Selon l’article L. 511-5 du Code monétaire et financier, « il est interdit à toute personne autre qu’un établissement de crédit d’effectuer des opérations de banque à titre habituel ».

À ce titre, la commission des études juridiques de la CNCC rappelle la doctrine de la CNCC (bulletin CNCC n° 108-1997, p. 540 et n° 121-2001, p. 138) selon laquelle une opération de prêt isolée, à l’extérieur d’un groupe, ne constitue pas une opération habituelle au sens de l’article L. 511-5 du Code monétaire et financier, et ne relève donc pas de l’interdiction sanctionnée pénalement par l’article L. 571-3 du même code.

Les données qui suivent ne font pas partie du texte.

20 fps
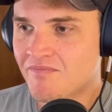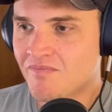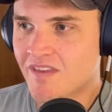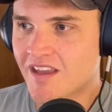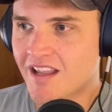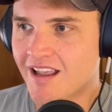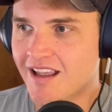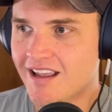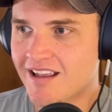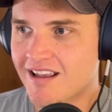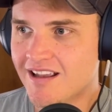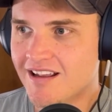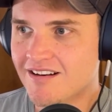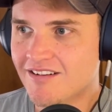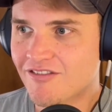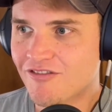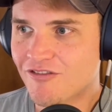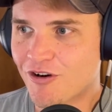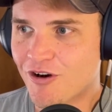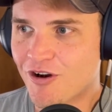
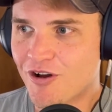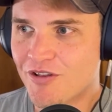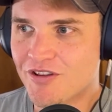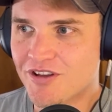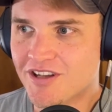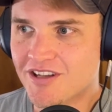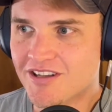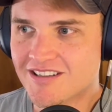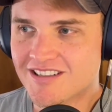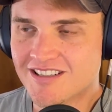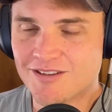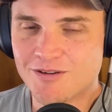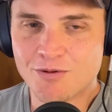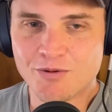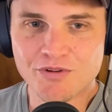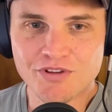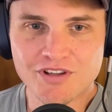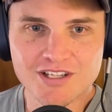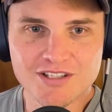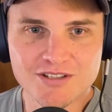And for all the
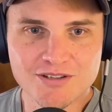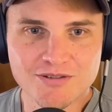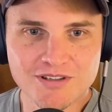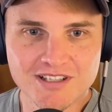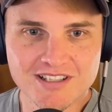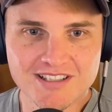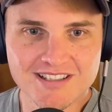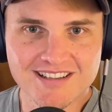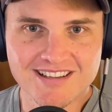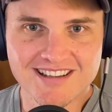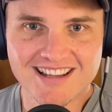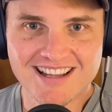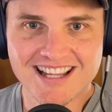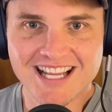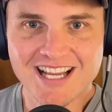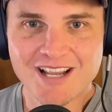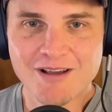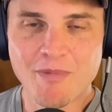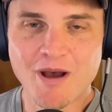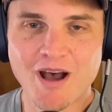cool things you can
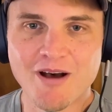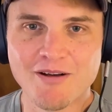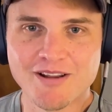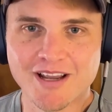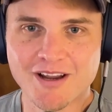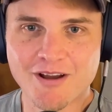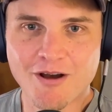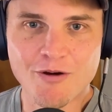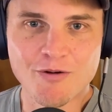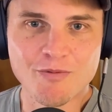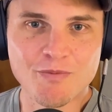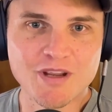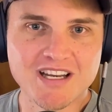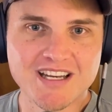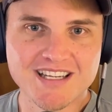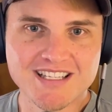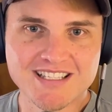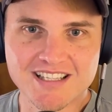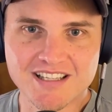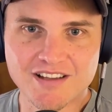think about, like, oh, it'd be
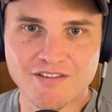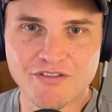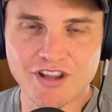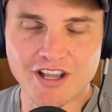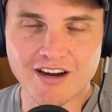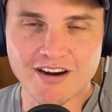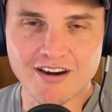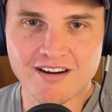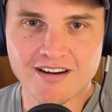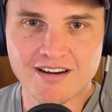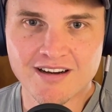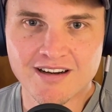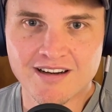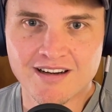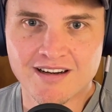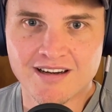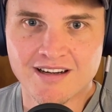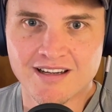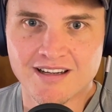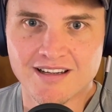neat to live there,
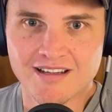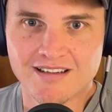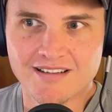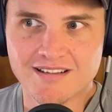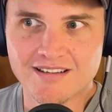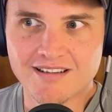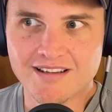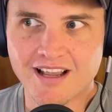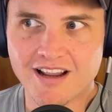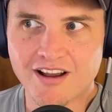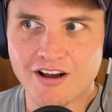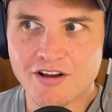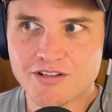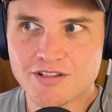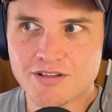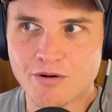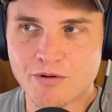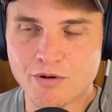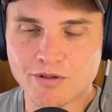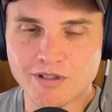they
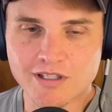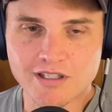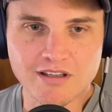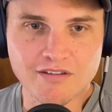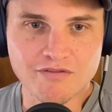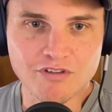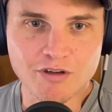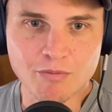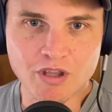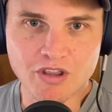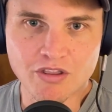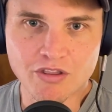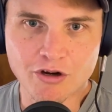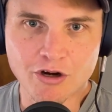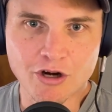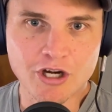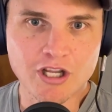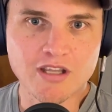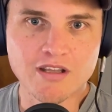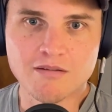also only lived to be
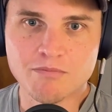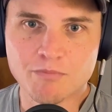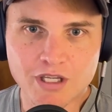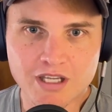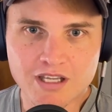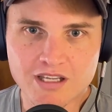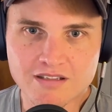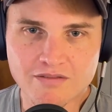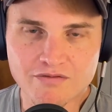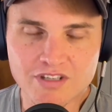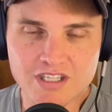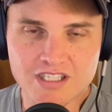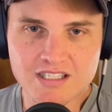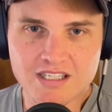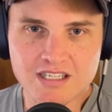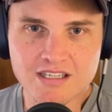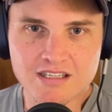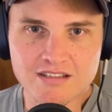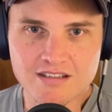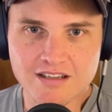30 because of
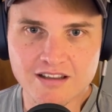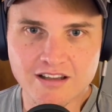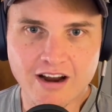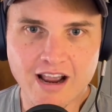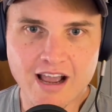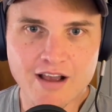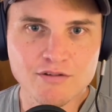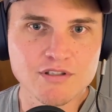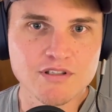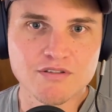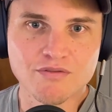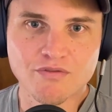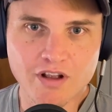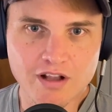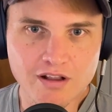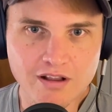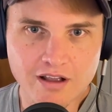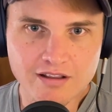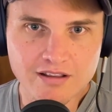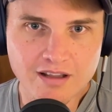disease, and their houses
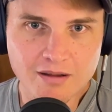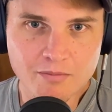fell on them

La commission en conclut donc qu’une avance de trésorerie entre deux sociétés, n’ayant pas de lien de capital entre elles mais dont les associés ont des liens familiaux, est possible au regard des dispositions de la réglementation sur les opérations de banque si le prêt envisagé est une opération ponctuelle, et si la société prêteuse n’effectue pas d’opérations de trésorerie avec la société bénéficiaire de manière habituelle.

En outre, la commission précise qu’il convient de s’interroger sur la qualification que peut avoir cette opération au regard de la réglementation sur les conventions réglementées et au regard de la réglementation sur l’abus de biens sociaux.